**Activity**
Using the records below, filter for lines that contain the string "video" and copy them out.

Dataset items:
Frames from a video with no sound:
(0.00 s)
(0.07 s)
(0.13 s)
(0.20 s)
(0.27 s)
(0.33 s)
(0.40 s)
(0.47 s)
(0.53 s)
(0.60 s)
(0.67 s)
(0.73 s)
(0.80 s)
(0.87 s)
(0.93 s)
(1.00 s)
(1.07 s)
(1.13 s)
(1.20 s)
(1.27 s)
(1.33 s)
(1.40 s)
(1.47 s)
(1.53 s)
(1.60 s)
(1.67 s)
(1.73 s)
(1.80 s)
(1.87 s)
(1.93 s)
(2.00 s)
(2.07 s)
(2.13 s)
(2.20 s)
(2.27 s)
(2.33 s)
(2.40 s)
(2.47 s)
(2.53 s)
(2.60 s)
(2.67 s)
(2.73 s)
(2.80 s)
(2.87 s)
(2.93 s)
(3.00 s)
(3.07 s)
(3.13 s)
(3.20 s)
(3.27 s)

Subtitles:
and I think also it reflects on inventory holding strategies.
* * *
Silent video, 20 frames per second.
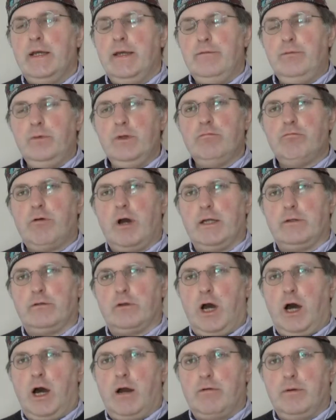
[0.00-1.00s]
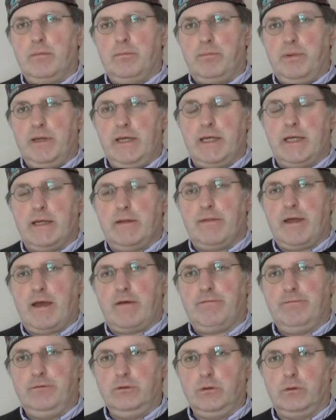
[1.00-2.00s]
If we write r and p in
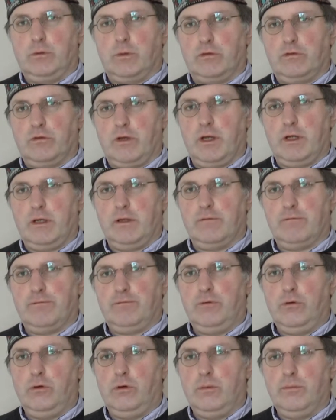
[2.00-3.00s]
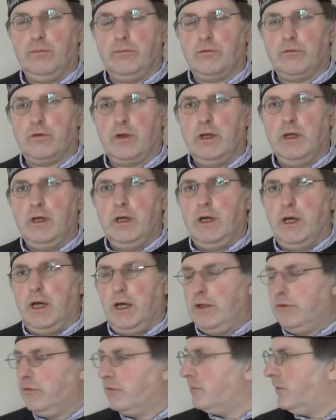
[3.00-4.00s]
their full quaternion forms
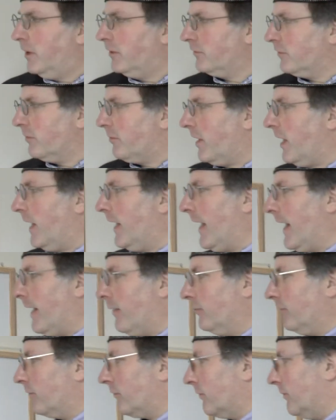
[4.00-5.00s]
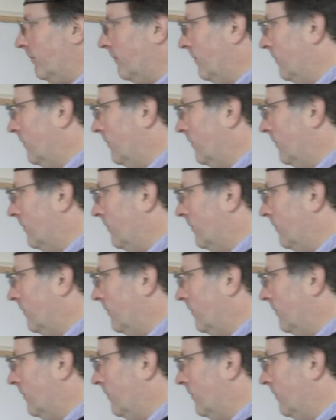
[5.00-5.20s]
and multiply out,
==
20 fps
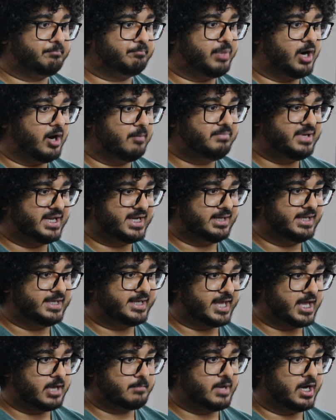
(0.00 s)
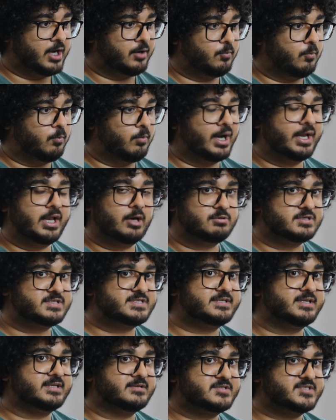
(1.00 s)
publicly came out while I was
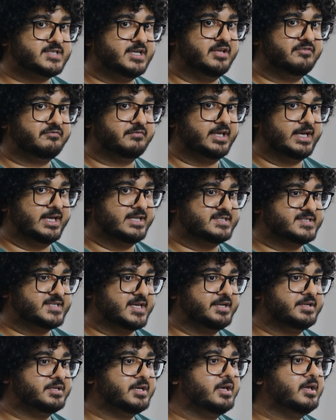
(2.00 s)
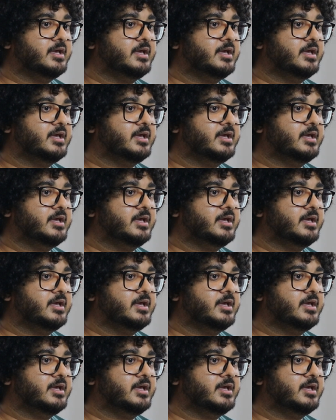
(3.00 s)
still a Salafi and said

**Answer**
Frames from a video with no sound:
Silent video, 20 frames per second.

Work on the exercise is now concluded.